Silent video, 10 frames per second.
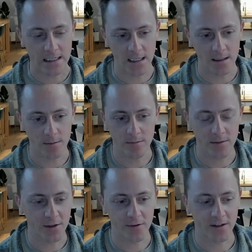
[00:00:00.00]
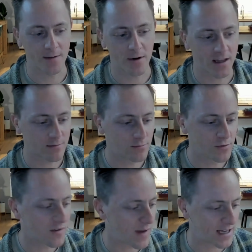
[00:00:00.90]
You know, if you're talking about like
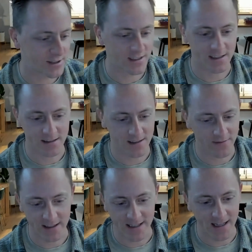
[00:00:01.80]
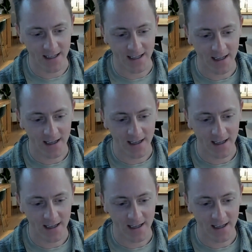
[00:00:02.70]
movie magic and stuff like that, like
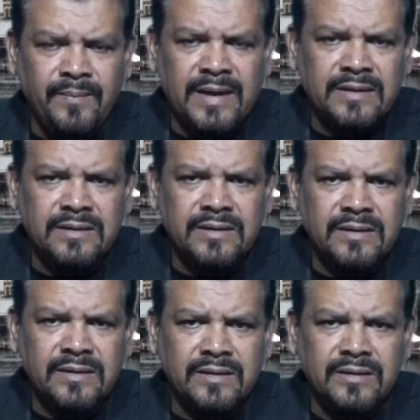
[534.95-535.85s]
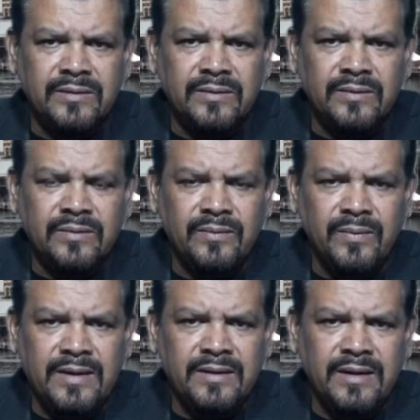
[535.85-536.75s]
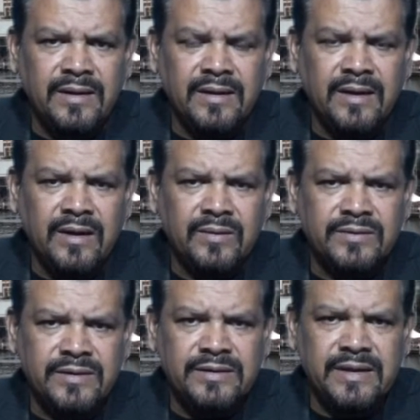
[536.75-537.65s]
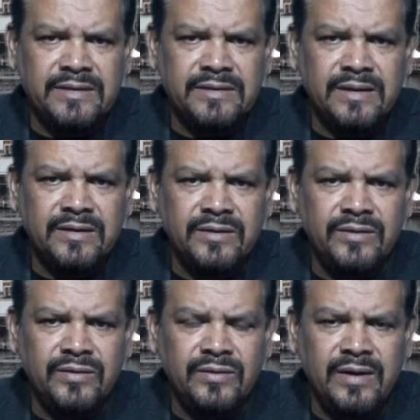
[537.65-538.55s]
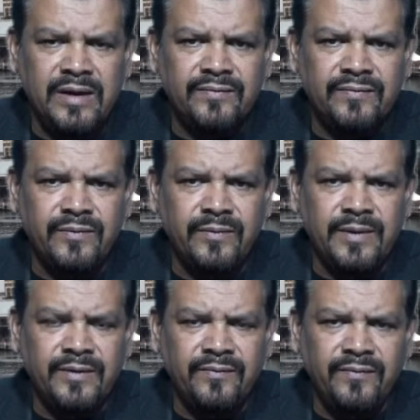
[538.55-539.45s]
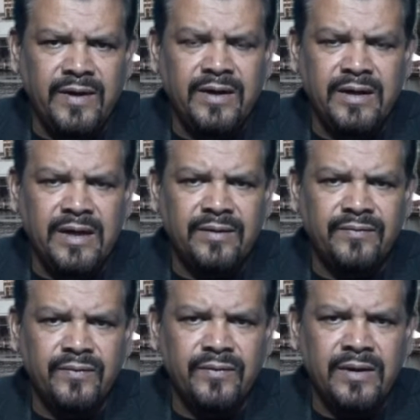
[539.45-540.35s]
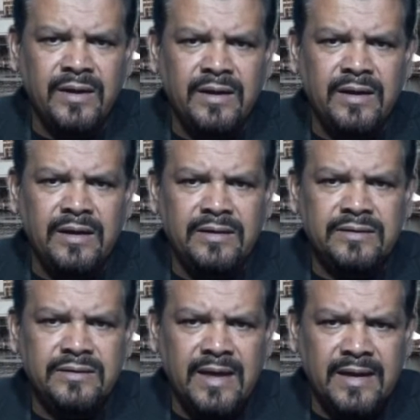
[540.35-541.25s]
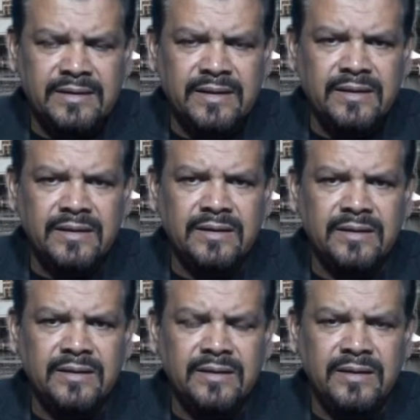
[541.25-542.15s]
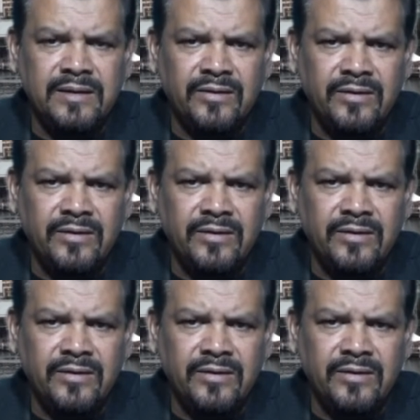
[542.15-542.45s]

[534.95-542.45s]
But one thing I will suggest, that you have to be very careful in selecting the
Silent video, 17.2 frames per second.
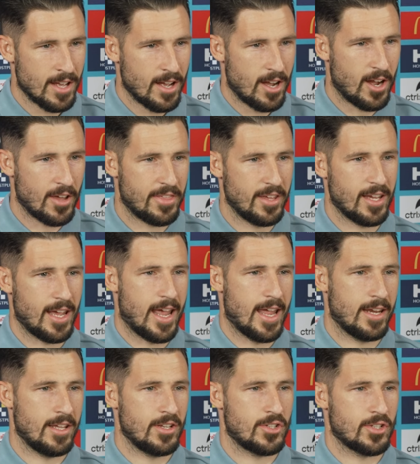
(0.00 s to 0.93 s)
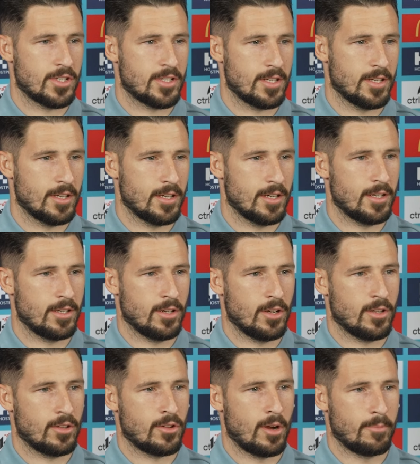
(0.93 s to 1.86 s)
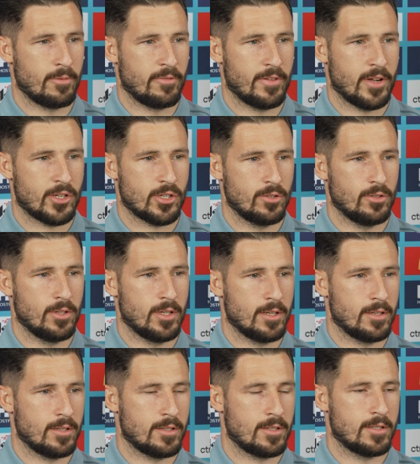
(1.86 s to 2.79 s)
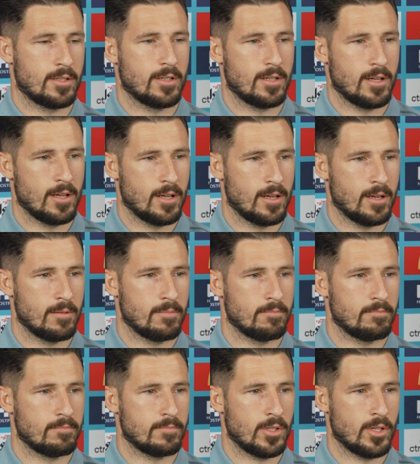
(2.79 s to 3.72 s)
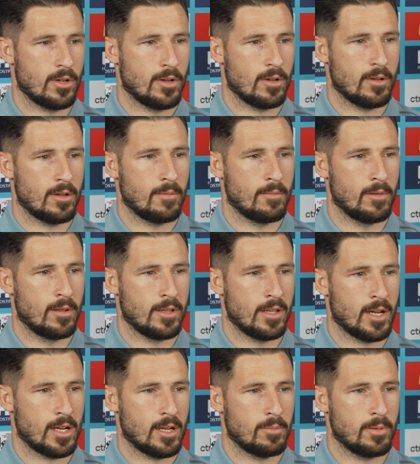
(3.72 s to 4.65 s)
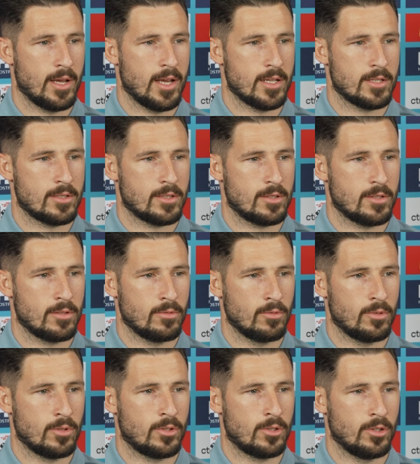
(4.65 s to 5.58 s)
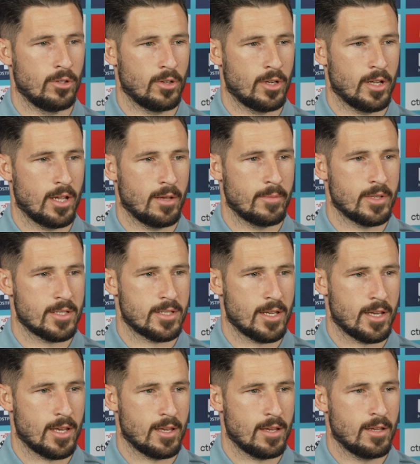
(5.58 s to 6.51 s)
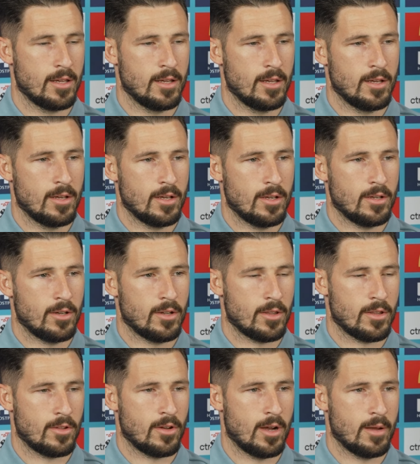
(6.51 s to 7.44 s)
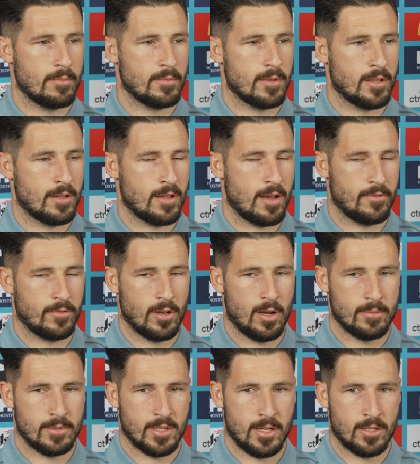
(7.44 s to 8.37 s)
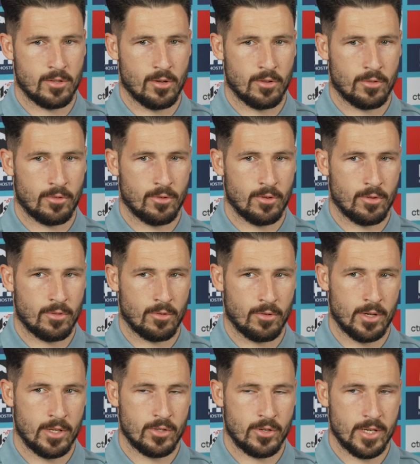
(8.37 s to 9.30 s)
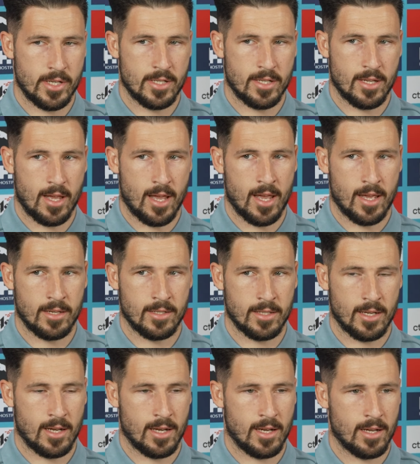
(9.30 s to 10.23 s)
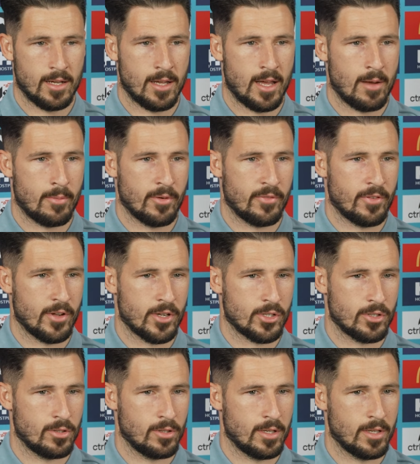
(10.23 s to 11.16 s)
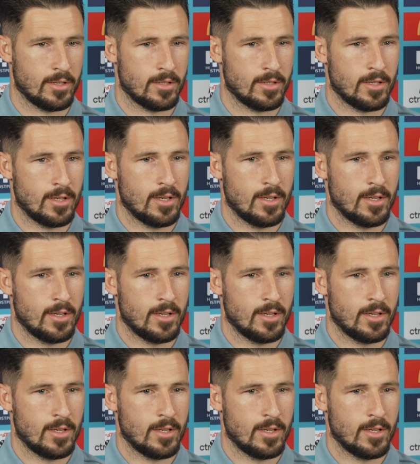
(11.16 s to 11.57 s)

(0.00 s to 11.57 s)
I think Andy's just a top professional, and younger players could look at him and see the tough times that he's gone through injuries, and how professional and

+-------+

» **TASK DETAILS**: Extract the entries in full, exactly as they are, minus the pictures.

» **TASK OUTPUT**:
Silent video, 10 frames per second.
[00:00:00.00]
[00:00:00.90]
You know, if you're talking about like
[00:00:01.80]
[00:00:02.70]
movie magic and stuff like that, like
[534.95-535.85s]
[535.85-536.75s]
[536.75-537.65s]
[537.65-538.55s]
[538.55-539.45s]
[539.45-540.35s]
[540.35-541.25s]
[541.25-542.15s]
[542.15-542.45s]

[534.95-542.45s]
But one thing I will suggest, that you have to be very careful in selecting the
Silent video, 17.2 frames per second.
(0.00 s to 0.93 s)
(0.93 s to 1.86 s)
(1.86 s to 2.79 s)
(2.79 s to 3.72 s)
(3.72 s to 4.65 s)
(4.65 s to 5.58 s)
(5.58 s to 6.51 s)
(6.51 s to 7.44 s)
(7.44 s to 8.37 s)
(8.37 s to 9.30 s)
(9.30 s to 10.23 s)
(10.23 s to 11.16 s)
(11.16 s to 11.57 s)

(0.00 s to 11.57 s)
I think Andy's just a top professional, and younger players could look at him and see the tough times that he's gone through injuries, and how professional and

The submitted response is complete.